Una scoperta straordinaria
Questo è il primo di una serie di tre articoli che vogliono spiegare, in termini semplici, come è avvenuta la scoperta delle onde gravitazionali. Gli articoli successivi li potete trovare qui: …
Il 12 febbraio 2016, su Physical Review Letters veniva pubblicato un articolo, opera della collaborazione LIGO (Laser Interferometer Gravitational-Wave Observatory), che avrebbe suscitato enorme eco nel mondo scientifico e non solo. L’abstract (l’introduzione) dell’articolo esordiva così:
Il 14 settembre 2015, alle 09.50.45 UTC, i due apparati del Laser Interferometer Gravitational-Wave Observatory hanno rilevato contemporaneamente un segnale di onda gravitazionale.
L’articolo concludeva, dopo otto intense pagine di calcoli e spiegazioni, in questo modo:
Gli apparati di LIGO hanno osservato onde gravitazionali causate dalla fusione di due buchi neri di massa paragonabile a una stella. … Si tratta della prima rilevazione diretta di onde gravitazionali e la prima osservazione della fusione di due buchi neri.
Dopo quasi cento anni dalla teorizzazione, dovuta a Einstein, della Teoria della relatività generale che prevedeva l’esistenza delle onde gravitazionali, la prima vera identificazione, il primo vero rilevamento. La scoperta ha sancito la nascita di un nuovo modo di fare astronomia, che si affianca all’osservazione visiva dei corpi celesti e a all’esplorazione dell’universo attraverso onde elettromagnetiche, infrarossi, raggi gamma e radio che tanti successi ha mietuto in questi anni.
La teoria della relatività generale
Lo studio della gravità, la prima formalizzazione di una teoria, avvenne nel luglio del 1687 quando Isaac Newton pubblicò una delle più importanti opere scientifiche della storia, i Philosophiae Naturalis Principia Mathematica (I principi matematici della filosofia naturale). Conteneva un risultato fondamentale e rivoluzionario: le leggi fisiche che governavano il moto dei pianeti e delle stelle erano le stesse che amministravano e spiegavano anche la caduta dei gravi sulla Terra, il nostro piccolo mondo e le galassie erano guidate dallo stesso principio.
Questo principio era la Legge di gravitazione universale, la quale misura la forza con cui la Luna è attratta dalla Terra e questa dal Sole, spiega perché le stelle si sono ammassate nelle galassie e chiarisce perchè gli oggetti, sulla Terra e su tutti i corpi celesti, sono attratti verso il centro del pianeta.
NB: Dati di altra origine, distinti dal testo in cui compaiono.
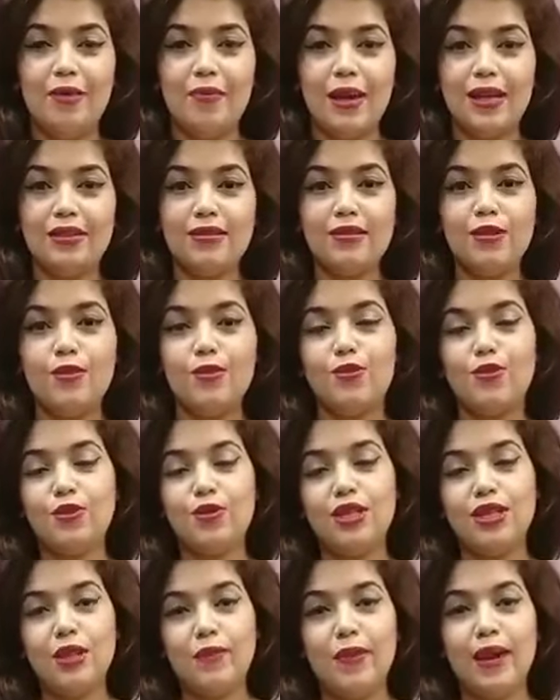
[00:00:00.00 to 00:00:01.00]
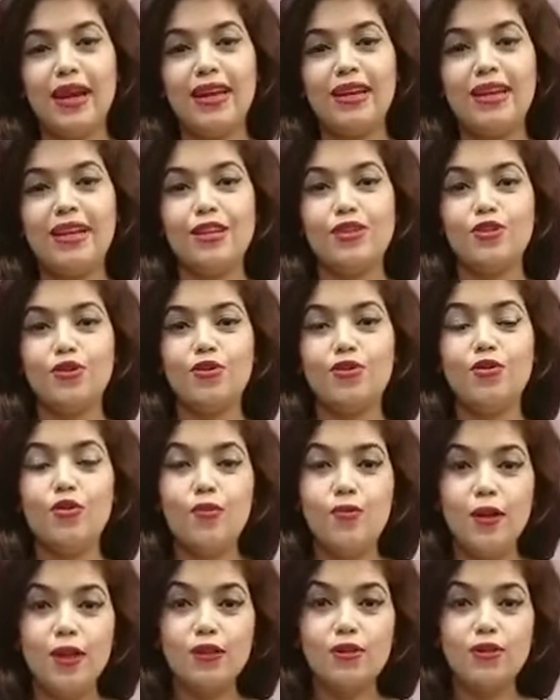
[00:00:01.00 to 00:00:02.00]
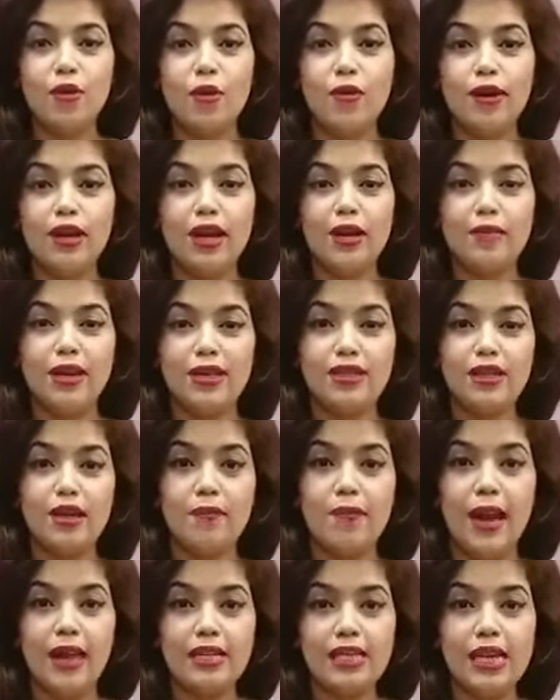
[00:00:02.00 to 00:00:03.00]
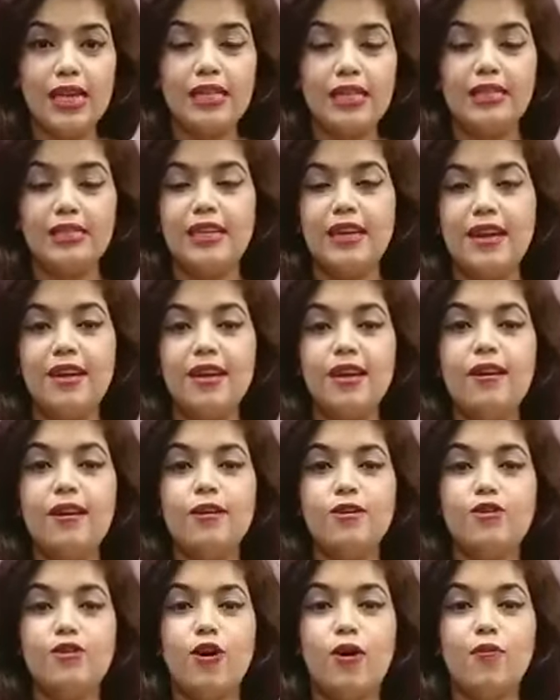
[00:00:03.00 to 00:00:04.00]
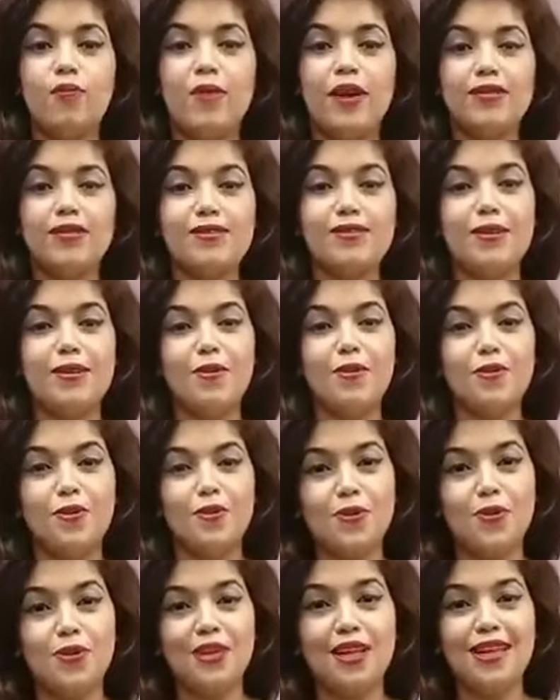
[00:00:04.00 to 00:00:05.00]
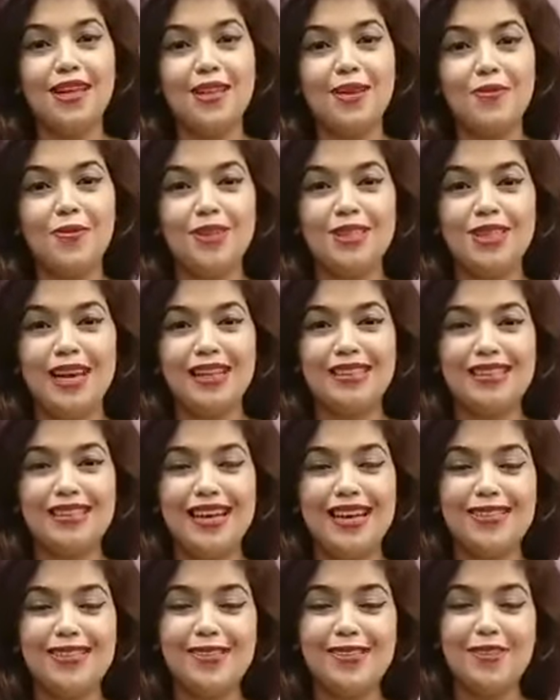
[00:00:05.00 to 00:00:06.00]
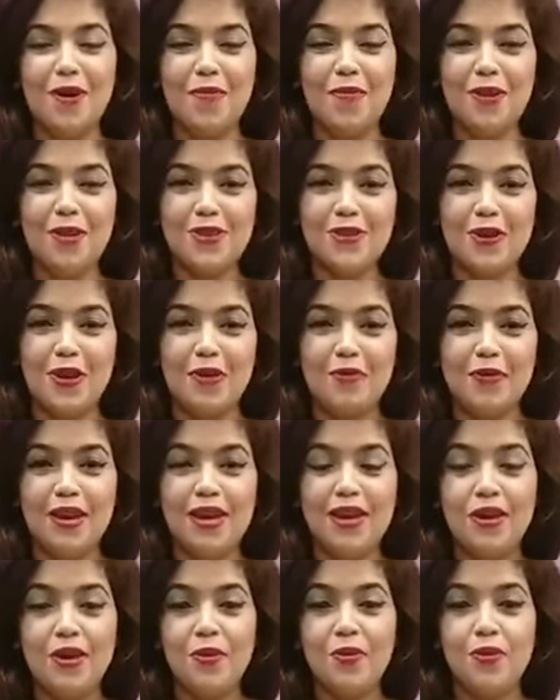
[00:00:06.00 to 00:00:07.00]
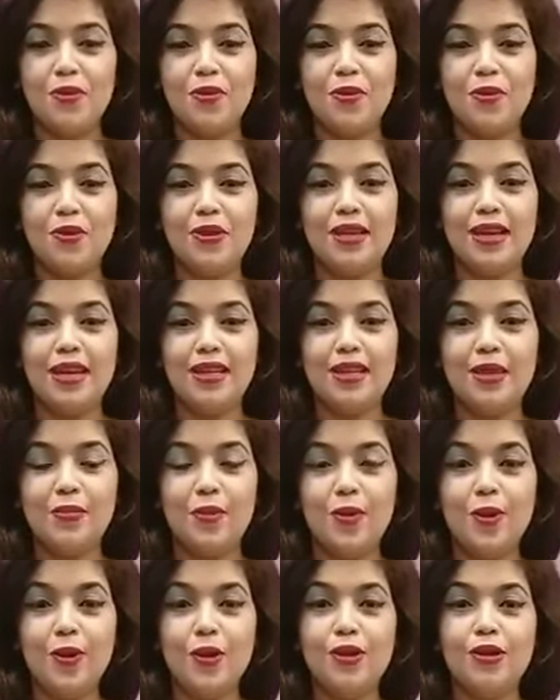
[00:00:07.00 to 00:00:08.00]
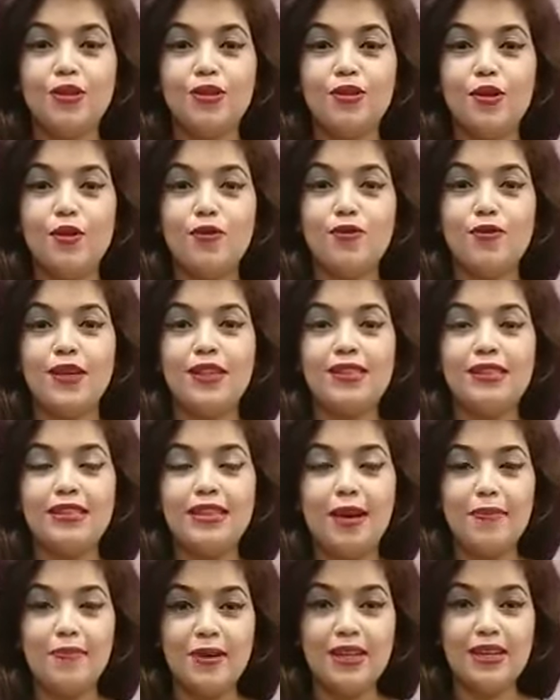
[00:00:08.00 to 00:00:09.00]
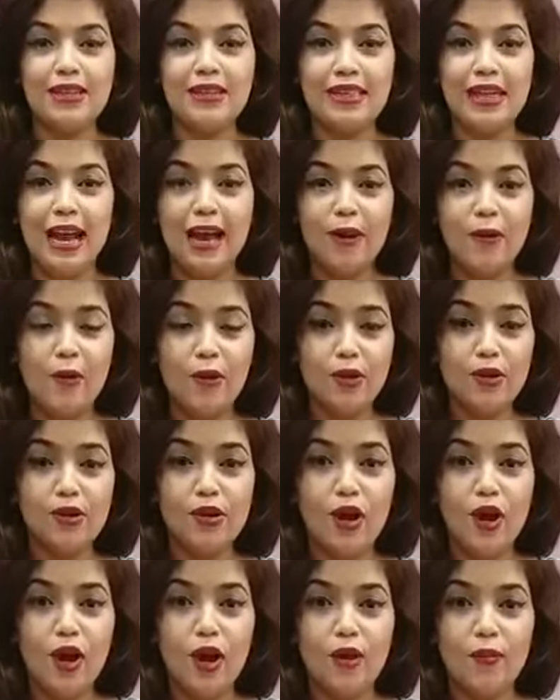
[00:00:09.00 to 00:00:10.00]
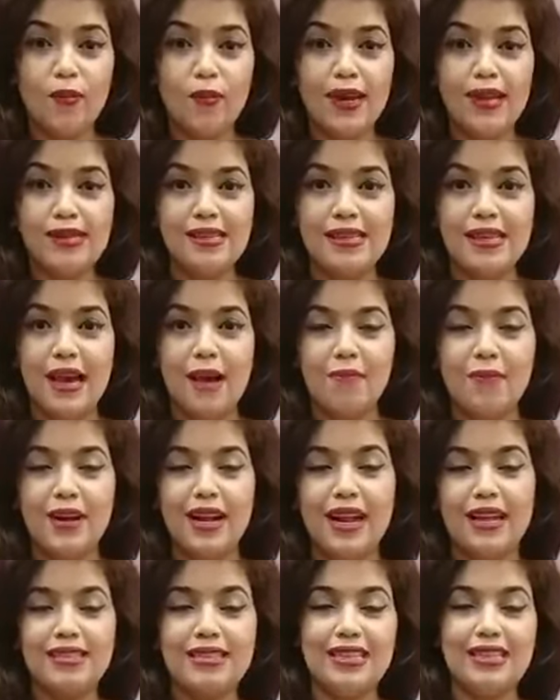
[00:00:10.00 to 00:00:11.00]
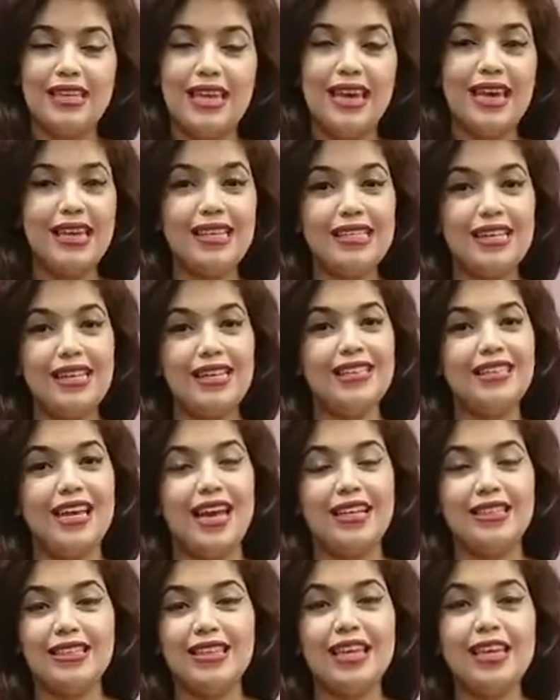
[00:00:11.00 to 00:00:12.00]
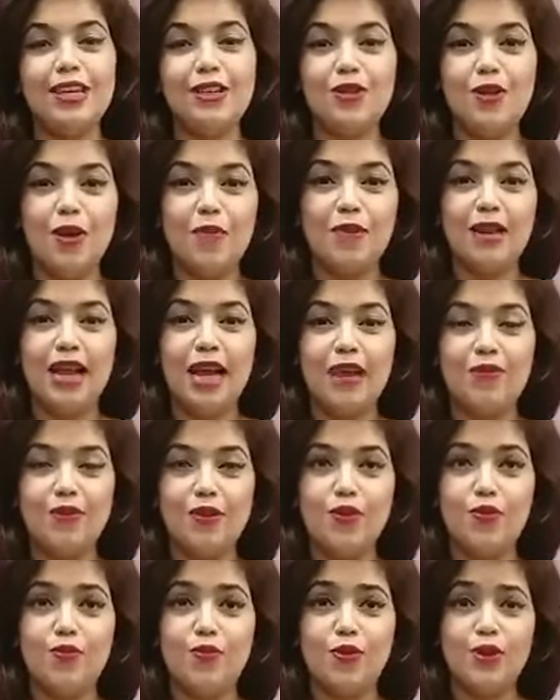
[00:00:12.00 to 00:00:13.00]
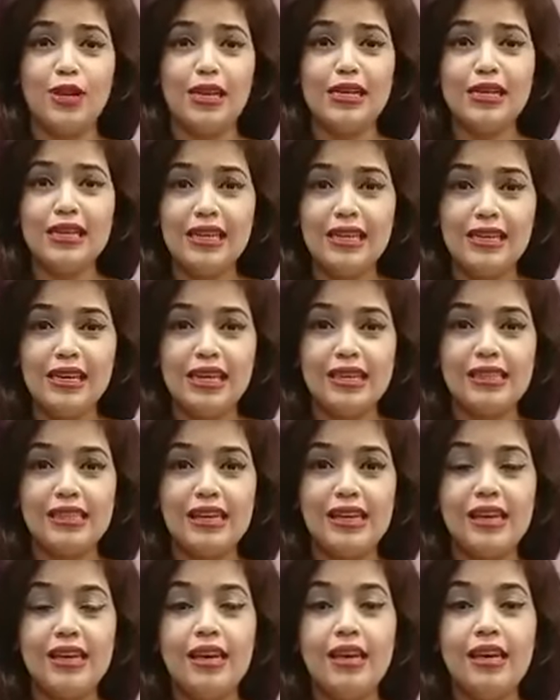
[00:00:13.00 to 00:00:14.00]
মেসেজের উত্তর দিতে পারিনি এই জন্য খুবই সরি আমি আজকে বাসায় যেয়ে সব মেসেজের উত্তর দিয়ে দিব যা যা আছে সব কিছুর আমি উত্তর দিয়ে দিব সো ফার্স্টে আপনাদের যা করতে হবে যে আপনারা আজকে দেখেছেন যে আজকে কিন্তু আমি লাইভের উপরে লিখে দিয়েছি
Eppure questa immensa impresa dell’ingegno umano aveva un difetto, una imprecisione! La forza appare propagarsi istantaneamente: la presenza di una massa si diffonde in un lasso di non tempo in ogni direzione. Infatti, a un’osservazione più attenta, appare evidente che nell’equazione non compare il tempo, segno che la forza di gravità è sempre lì, da subito!
Questa anomalia, quasi due secoli e mezzo dopo, fu affrontata e superata da Albert Einstein, ma valicare l’ostacolo richiese di ripensare completamente la gravità: non più una forza ma una deformazione dello spazio (dello spazio e del tempo in verità), un’alterazione della geometria dell’universo che modifica quindi il moto dei corpi. Non più un’interazione a distanza tra due masse.
Einstein tra il 1915 e il 1916 propose un’equazione, l’equazione di campo, che spiega tutt’ora come la massa e l’energia presenti nell’Universo piegano e deformano la geometria dello spazio-tempo influenzando così le masse vicine.
Lo spazio è così dominato dalla massa (e dall’energia) che lo allungano, lo tirano, lo modificano dandogli una forma sempre differente.
Questa deformazione si propaga nello spazio, con ogni probabilità alla velocità della luce, come un onda che increspa con leggerezza, quasi teneramente, lo spazio. Come potrebbe fare un sassolino con la superficie di uno stagno. Portando nel vuoto cosmico un segnale, comunicando all’Universo la presenza di un corpo celeste, la sua esistenza ma anche il suo aspetto, le sue caratteristiche. È proprio questo messaggio, questo segnale, che hanno rilevato gli interferometri di LIGO il 14 settembre del 2015.